Os presos podem ser detidos indefinidamente, mas devem cumprir pelo menos um ano, período durante o qual obtêm créditos por coisas como "transformação ideológica" e "conformidade com a disciplina".
"Os documentos confirmam que estamos perante genocídio cultural'', defendeu Adrian Zenz, especialista em segurança na região de Xinjiang, citado pela agência Associated Press. "Isto mostra que realmente, desde o início, o Governo chinês tinha um plano", aponta.
Zenz disse que os documentos ecoam o objetivo dos campos, estipulados num relatório de 2017, produzido por um ramo local do ministério chinês da Justiça: "lavar cérebros, limpar corações, encorajar o certo e remover o errado".
Após os ataques de 11 de setembro nos Estados Unidos, as autoridades chinesas começaram a justificar duras medidas de segurança e restrições religiosas como necessárias para combater o terrorismo, argumentando que os jovens uigures eram suscetíveis à influência do extremismo islâmico.
Em 2009, a capital de Xinjiang, Urumqi, foi palco dos mais violentos conflitos étnicos registados nas últimas décadas na China, entre os uigures e os han, predominantes em cargos de poder político e empresarial regional.
Em 2014, o Presidente chinês, Xi Jinping, lançou o que designou de "Guerra Popular ao Terror", depois de bombas colocadas por militantes uigures explodirem numa estação de comboios em Urumqi, poucas horas depois de ele concluir uma visita à região.
A repressão intensificou-se a partir de 2016, quando o secretário do Partido Comunista Chinês (PCC), Chen Quanguo, foi transferido para a região, após vários anos no Tibete, outra região chinesa vulnerável ao separatismo.
A maioria dos documentos foi emitida em 2017, quando a "Guerra ao Terror" em Xinjiang se transformou numa extraordinária campanha de detenção em massa recorrendo a tecnologia militar.
O Governo chinês enfrenta crescente condenação internacional devido ao tratamento dos uigures e outros grupos minoritários, mas o Governo dos Estados Unidos tem sido especialmente crítico, numa altura de renovadas tensões entre Pequim e Washington.

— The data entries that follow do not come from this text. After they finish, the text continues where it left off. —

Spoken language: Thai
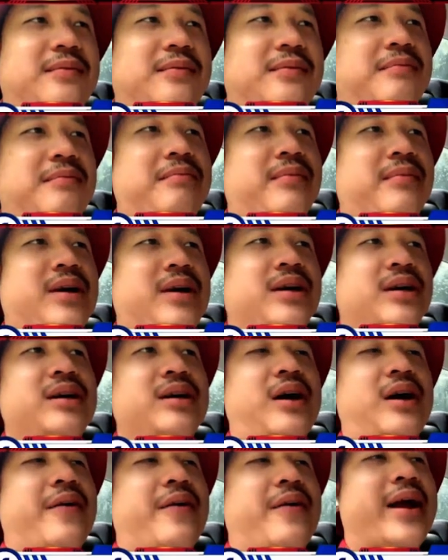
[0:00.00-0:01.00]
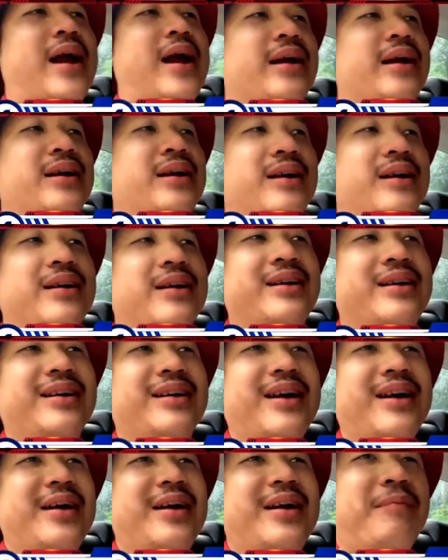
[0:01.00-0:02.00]
นได้นะคือเอาง่ายๆคือ
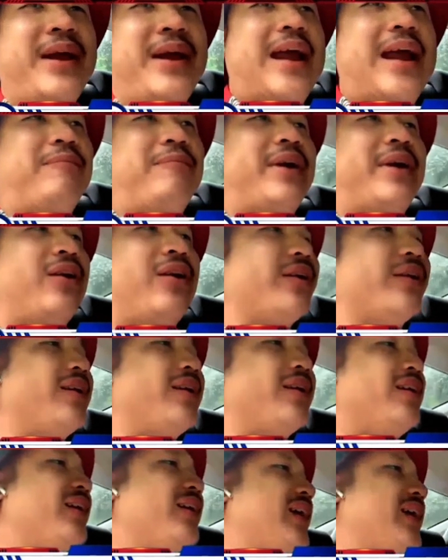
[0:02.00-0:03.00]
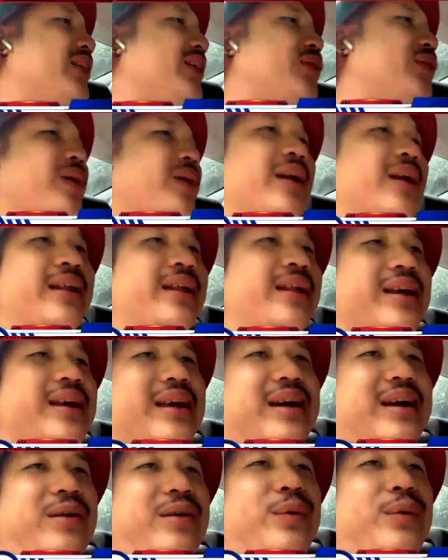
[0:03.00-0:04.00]
ไม่หลับไม่หล่นก็กินทุกกรณี
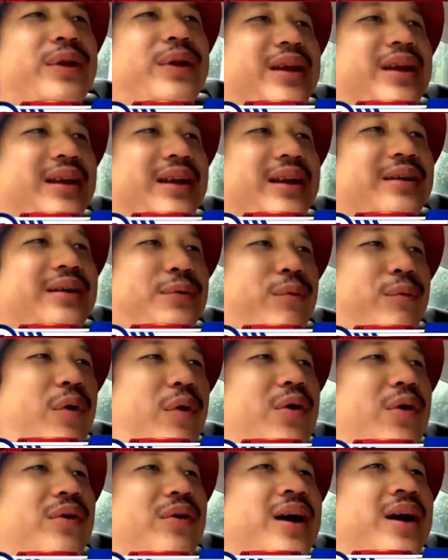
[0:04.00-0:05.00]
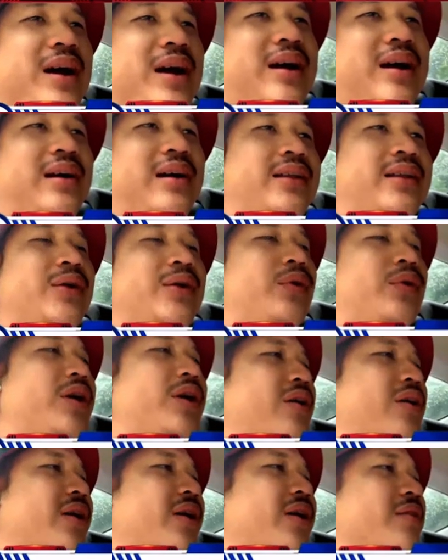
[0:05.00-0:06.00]
อ่ะคู่นี้เนี่ยผมมองว่าศิว
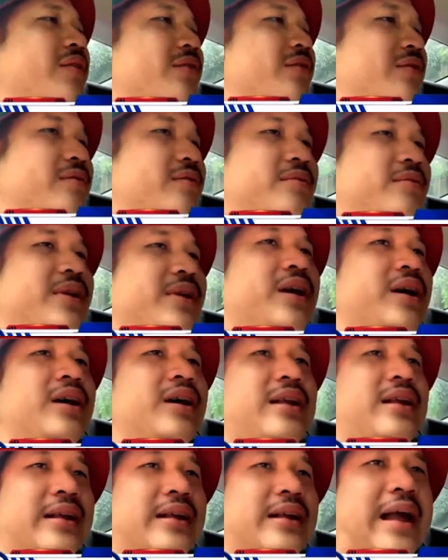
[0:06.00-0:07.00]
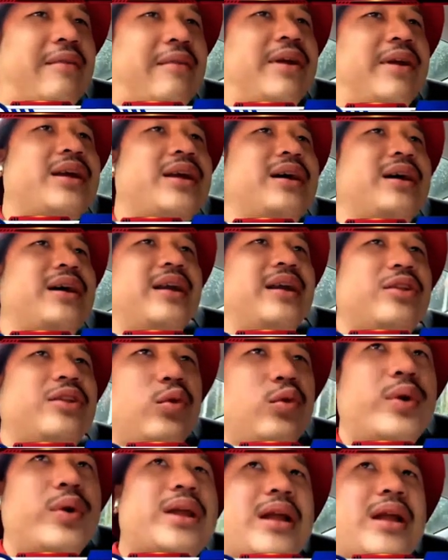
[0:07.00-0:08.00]
กรเจอหนักๆ มาเยอะแล้ว
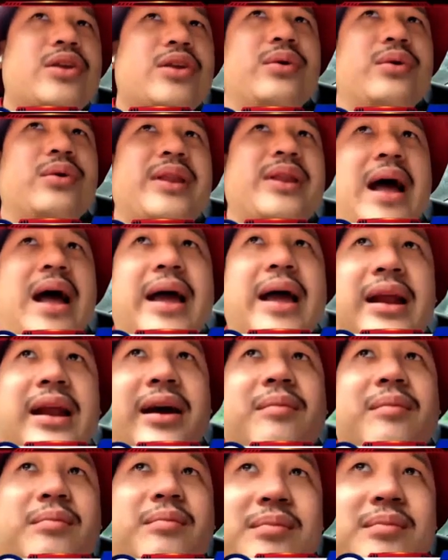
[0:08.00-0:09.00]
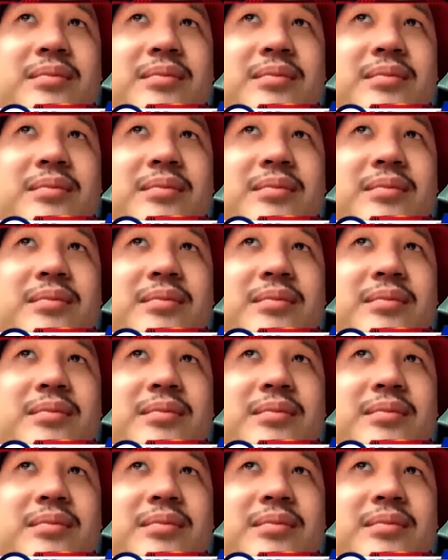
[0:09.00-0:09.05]
ดูว่าน่าจะทนได้แหละครับ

No mês passado, o secretário de Estado dos EUA, Mike Pompeo, acusou a China de realizar uma campanha "altamente repressiva" contra os uigures e outros grupos minoritários muçulmanos, e revelou que o Governo de Donald Trump vai impor restrições na emissão de vistos às autoridades do Governo chinês ligadas às detenções em massa.
Pompeo apelou ainda aos países que rejeitem os pedidos do Governo chinês para repatriar pessoas de Xinjiang.